Several processes interact with the index with diverse purpose. At index construction time a document parser tokenizes documents into terms. As each new document is encountered, it is assigned a document identifier, and an entry is added to the document mapping table. If required, a copy of each document is stored in the collection archive. Tokens and document identifiers are passed to the indexer. For each token, if the term has not been previously encountered, an entry is added to the vocabulary structure. If the term is not new, the vocabulary structure is updated to record another occurrence of the term. Then a posting is appended to the corresponding inverted list.
At search time, a query parser tokenizes the user query into tokens that match the format of those in the index. The query processor makes use of a document ranking metric to produce a result set. Regardless of the ranking metric employed, the following process is observed. First, for each query term the associated entry is retrieved from the vocabulary for access to term specific statistics, then its inverted list is loaded from disk. For each posting in the inverted list a partial similarity score is calculated between the document to which the posting refers and the query. If the document that the posting refers to has not been previously encountered, an accumulator is initialised with the partial score for the document. If the document has been previously encountered, its accumulator is updated with the partial score. After all query terms have been processed the set of accumulators is partially sorted to obtain the top ranked results, and document summaries are optionally produced by fetching the best matching documents from the collection archive.
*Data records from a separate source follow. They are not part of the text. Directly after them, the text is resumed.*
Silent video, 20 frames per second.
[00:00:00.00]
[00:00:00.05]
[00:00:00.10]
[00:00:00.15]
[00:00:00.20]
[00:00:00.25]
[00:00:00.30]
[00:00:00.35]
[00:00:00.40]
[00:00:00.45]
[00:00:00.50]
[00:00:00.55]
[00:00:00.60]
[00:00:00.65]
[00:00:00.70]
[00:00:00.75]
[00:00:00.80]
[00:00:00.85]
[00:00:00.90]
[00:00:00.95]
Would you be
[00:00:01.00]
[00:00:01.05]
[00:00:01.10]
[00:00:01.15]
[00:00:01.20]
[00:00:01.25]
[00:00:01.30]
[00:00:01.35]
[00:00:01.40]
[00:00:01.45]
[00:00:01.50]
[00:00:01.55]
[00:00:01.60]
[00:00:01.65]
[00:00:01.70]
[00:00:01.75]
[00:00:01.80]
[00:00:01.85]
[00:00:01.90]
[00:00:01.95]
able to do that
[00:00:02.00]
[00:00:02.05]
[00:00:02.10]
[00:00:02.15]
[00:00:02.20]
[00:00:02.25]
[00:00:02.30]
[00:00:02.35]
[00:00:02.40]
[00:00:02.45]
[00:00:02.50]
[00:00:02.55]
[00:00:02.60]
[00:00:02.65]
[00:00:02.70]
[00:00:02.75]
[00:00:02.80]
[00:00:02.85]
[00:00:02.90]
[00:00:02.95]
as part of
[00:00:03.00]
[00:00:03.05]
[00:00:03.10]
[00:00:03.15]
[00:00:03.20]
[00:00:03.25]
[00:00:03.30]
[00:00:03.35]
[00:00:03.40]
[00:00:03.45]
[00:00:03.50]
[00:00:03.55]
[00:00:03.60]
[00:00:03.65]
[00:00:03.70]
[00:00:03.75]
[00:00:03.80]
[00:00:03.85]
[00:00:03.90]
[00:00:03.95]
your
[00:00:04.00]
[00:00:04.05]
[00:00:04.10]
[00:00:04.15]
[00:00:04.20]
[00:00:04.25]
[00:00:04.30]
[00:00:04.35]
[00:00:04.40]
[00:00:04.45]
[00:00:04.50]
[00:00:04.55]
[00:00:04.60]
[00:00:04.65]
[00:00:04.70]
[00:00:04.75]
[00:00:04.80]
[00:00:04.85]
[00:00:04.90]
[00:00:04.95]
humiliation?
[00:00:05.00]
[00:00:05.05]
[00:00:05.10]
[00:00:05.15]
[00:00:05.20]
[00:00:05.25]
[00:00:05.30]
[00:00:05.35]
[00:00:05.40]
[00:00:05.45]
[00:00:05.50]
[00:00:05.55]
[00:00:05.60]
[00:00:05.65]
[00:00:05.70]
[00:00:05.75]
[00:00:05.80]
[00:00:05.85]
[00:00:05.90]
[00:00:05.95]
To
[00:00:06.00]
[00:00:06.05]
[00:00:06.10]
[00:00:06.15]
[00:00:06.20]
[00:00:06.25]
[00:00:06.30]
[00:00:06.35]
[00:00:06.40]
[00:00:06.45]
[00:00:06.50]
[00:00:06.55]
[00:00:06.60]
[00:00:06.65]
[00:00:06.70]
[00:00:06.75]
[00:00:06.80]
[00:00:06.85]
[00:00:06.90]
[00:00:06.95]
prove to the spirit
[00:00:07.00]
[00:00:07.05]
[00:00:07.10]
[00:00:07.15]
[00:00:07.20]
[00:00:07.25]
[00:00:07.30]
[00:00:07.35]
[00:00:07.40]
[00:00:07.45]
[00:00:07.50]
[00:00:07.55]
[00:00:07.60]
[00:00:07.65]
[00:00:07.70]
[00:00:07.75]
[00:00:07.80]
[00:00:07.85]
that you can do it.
Result pages are then presented to the user after a query had been processed. The result pages are typically ranked by predicted similarity and often a summary or snippet of the document is presented with the results [Tombros and Sanderson, 1998].
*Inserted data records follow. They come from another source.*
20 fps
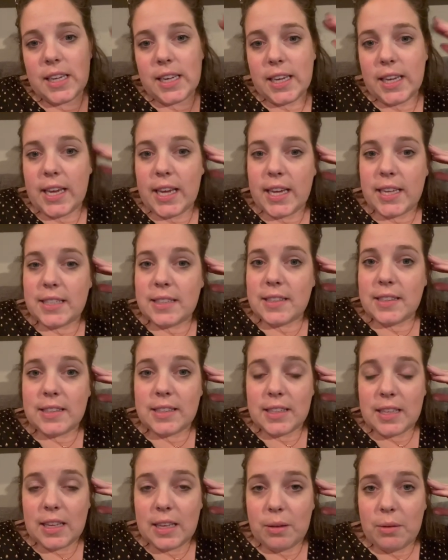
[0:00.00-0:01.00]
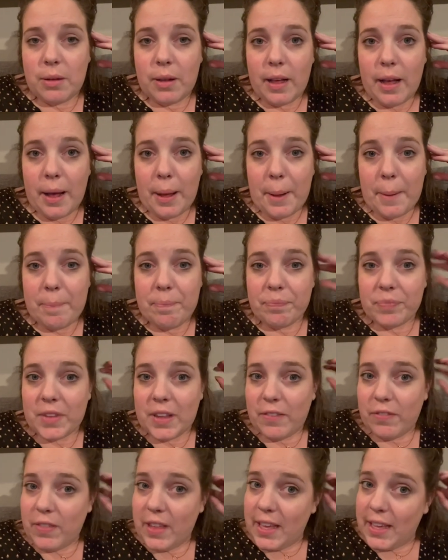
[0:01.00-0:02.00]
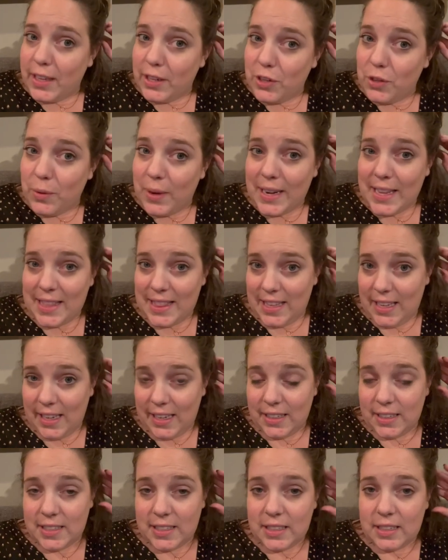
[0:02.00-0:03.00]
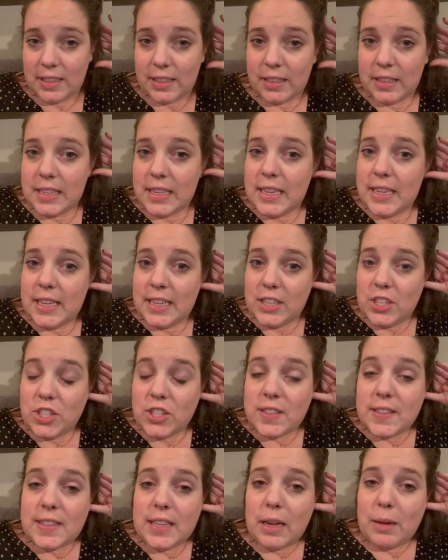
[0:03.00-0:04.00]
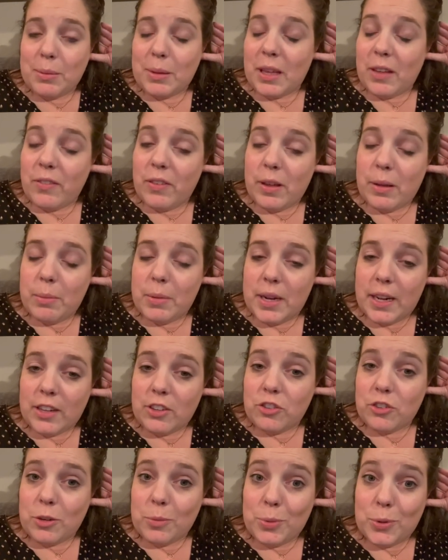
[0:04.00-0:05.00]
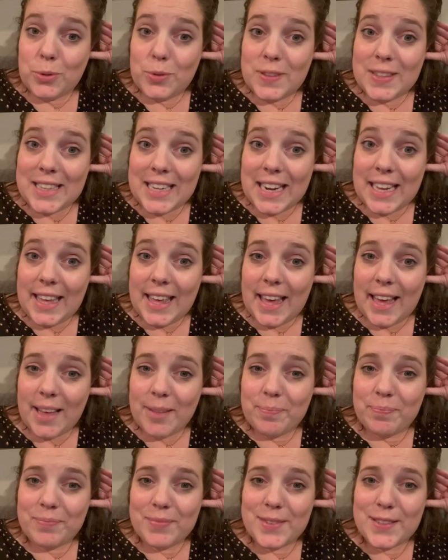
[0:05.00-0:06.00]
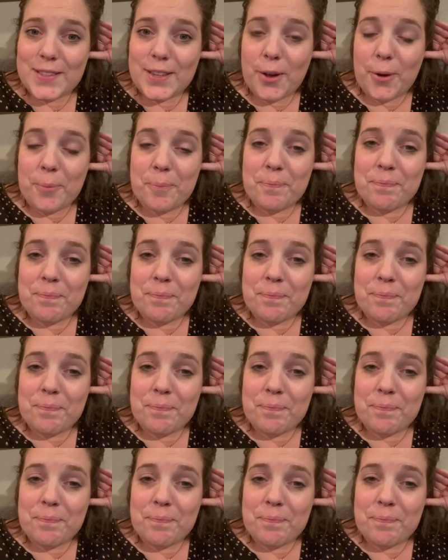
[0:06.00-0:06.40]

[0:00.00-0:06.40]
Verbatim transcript: and see um, if they can do anything to just help give him an extra boost that I can't. So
It is clear that the evaluation of a query requires access to a wide selection of structures. Often these structures are located on disk, but optionally can also be stored in memory, or alternatively a combination of both. The size of the collection has an effect on such design decisions. For example, for small collections, the vocabulary structure can reside in main memory. However, as it has been shown that the rate at which new terms are encountered remains almost constant as collection size increases [Williams and Zobel, 2005], for larger collections it is likely that the vocabulary, or at least part of it, will reside on disk. Inverted lists form the largest part of an index, and the lists for individual terms vary in size with the lists for common language terms such as “the”, “and”, and “as” becoming extremely long. As this component forms the largest part of the index, the inverted lists are typically stored on disk. The document mapping table is directly proportional to the number of documents
in the collection. The document mapping table can reside on either disk or in main memory. Finally, result summaries of matching documents require access to the document collection itself. The document collection is significantly larger than the index and is most often stored on disk [Zobel and Moffat, 2006]. Fast access to frequently accessed on-disk data can be achieved through the use of a cache. We discuss caching further in Chapter 6.
As new pages are regularly added to the web, and existing pages change frequently [Fet- terly et al., 2004], the ability to update the search engine index is crucial. Index update strategies fall into one of two broad categories: index rebuilds and dynamic updates. An index rebuild builds a new index for the entire collection, then replaces the existing index, while dynamic updates attempt to modify the existing index [Lester et al., 2005b; B¨uttcher and Clarke, 2005a]. To limit the complexity of the experimental environment in this work, we only consider static document collections requiring a single index build, and note that index updates for the techniques presented in this work are possible via index rebuild ap- proaches.